Canker sores that occur inside the mouth are of a different nature. Many people get these painful sores during times of high stress. If you are one of the unfortunate 25% of the population getting recurrent mouth sores, try regular antimicrobial mouthwashes. Once you have an outbreak, use Benadryl liquid rinses or diluted hydrogen peroxide in warm water.
To prevent the canker sores, keep to a diet high in Vitamin B12 and of course manage your daily stress levels with meditation or yoga or tai chi.

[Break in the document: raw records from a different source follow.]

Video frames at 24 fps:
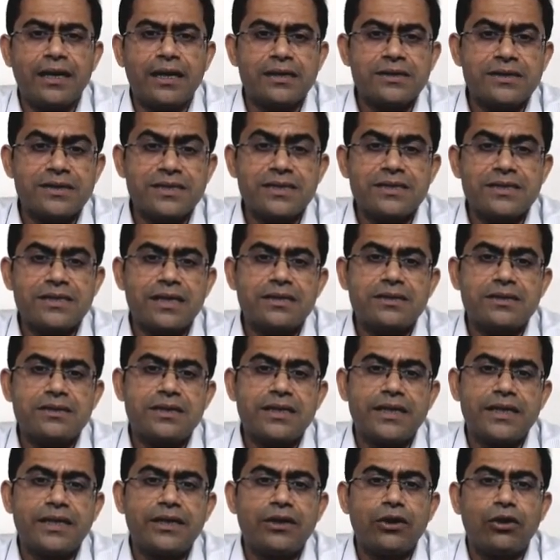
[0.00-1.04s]

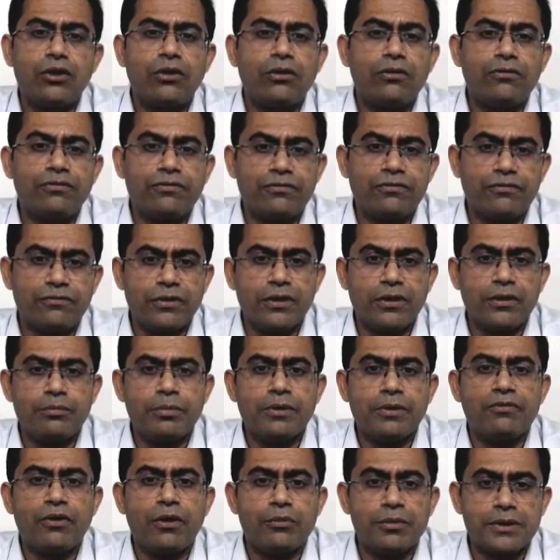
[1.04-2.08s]
consistency of
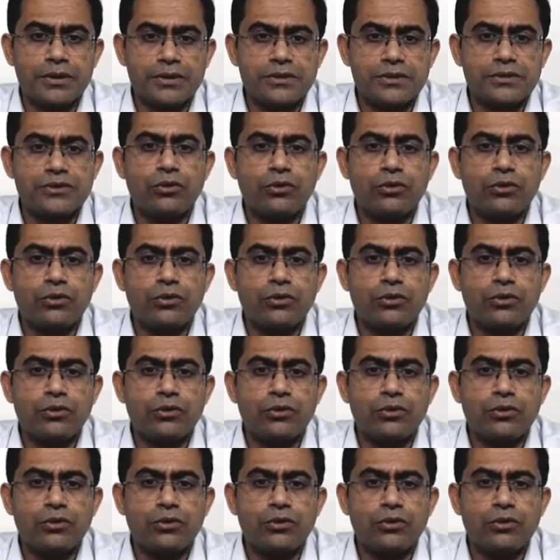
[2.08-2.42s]
performance.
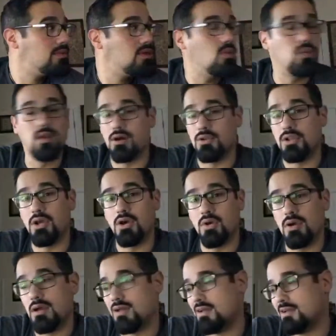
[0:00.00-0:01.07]
all
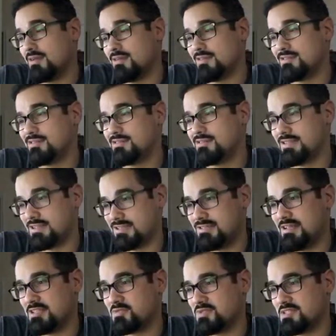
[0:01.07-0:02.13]
know Sixth
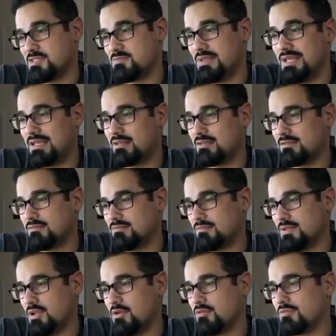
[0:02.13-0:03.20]
Sense was his big,
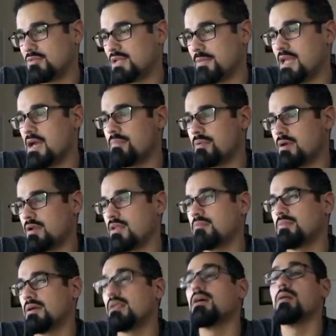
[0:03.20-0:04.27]
coming out party,
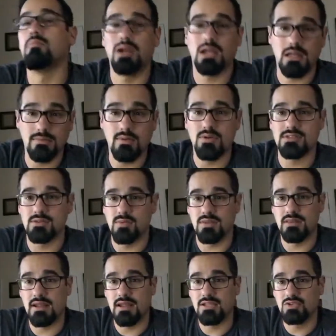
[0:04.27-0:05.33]
but Unbreakable was the one
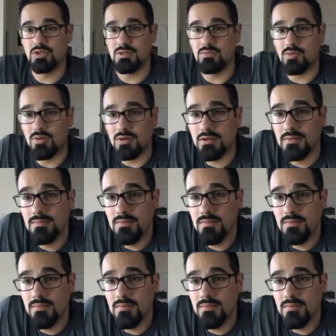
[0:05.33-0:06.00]
that I enjoyed more.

How exercising keeps your cells young

There is much research going on to discover the process of aging. A recent study by German scientists studied men and women and the life span of their cells.
Some of the people were young and sedentary, some middle aged and sedentary and two groups were very active. One of the active groups were professional runners in their 20s – training about 45 miles a week. The other group were serious, middle-aged longtime runners (avg age 51) and average running of 50 miles/wk.
First thing the scientists noted was that the older runners looked much younger than their cohorts. And they found that the telomeres of the older and younger groups were the same size. Telomeres are the ends of DNA strands and as cells divide the telomere is snipped. Eventually, the telomere becomes too short and the cell dies. The length of a telomere is accepted by scientists as a reliable marker of the cell’s age.
When researchers measured the sedentary middle-aged groups telomeres, they found them to be 40% shorter than those of the sedentary young group.
Of course, many of us would not chose to run 50 miles a week. So the question is how much exercise does it take to keep the telomeres long and thus cellular life long? There is no exact answer to this; however, we do know that a sedentary lifestyle speeds up the death of cells. So the speculation is that any form of intense, regular exercise will improve ‘telomere biology’ or add youth to aging cells.

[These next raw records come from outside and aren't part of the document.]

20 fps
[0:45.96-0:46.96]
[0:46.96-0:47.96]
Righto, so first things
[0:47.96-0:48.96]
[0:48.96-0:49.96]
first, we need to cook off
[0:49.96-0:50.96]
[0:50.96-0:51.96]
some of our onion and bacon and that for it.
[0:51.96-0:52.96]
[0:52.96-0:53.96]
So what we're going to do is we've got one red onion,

Give yourself a “bodylift” and start doing some intense cardio exercise every day.

travel immunizations

Different immunizations are required depending on where you are traveling. Even short trips of less than two weeks may require a booster or vaccination. Check out the cdc.gov website to investigate what you may need.
If you have chronic problems such as diabetes, high blood pressure or asthma, be sure and take a health record summary and sufficient medications. Take a list of your drugs in the generic form in case you need to get an overseas refill.
Medications for diarrhea, malaria and high altitude sickness
are often available to take with you as a precaution. Please ask your health care provider about this. And always pack a small health care kit of bandages, disinfectant, aspirin, diarrhea remedies, insect repellant and water purification tablets.
And check with your insurance company to see if/what it covers in health care outside the USA.
And of course, bring some photos back to share with your health care provider.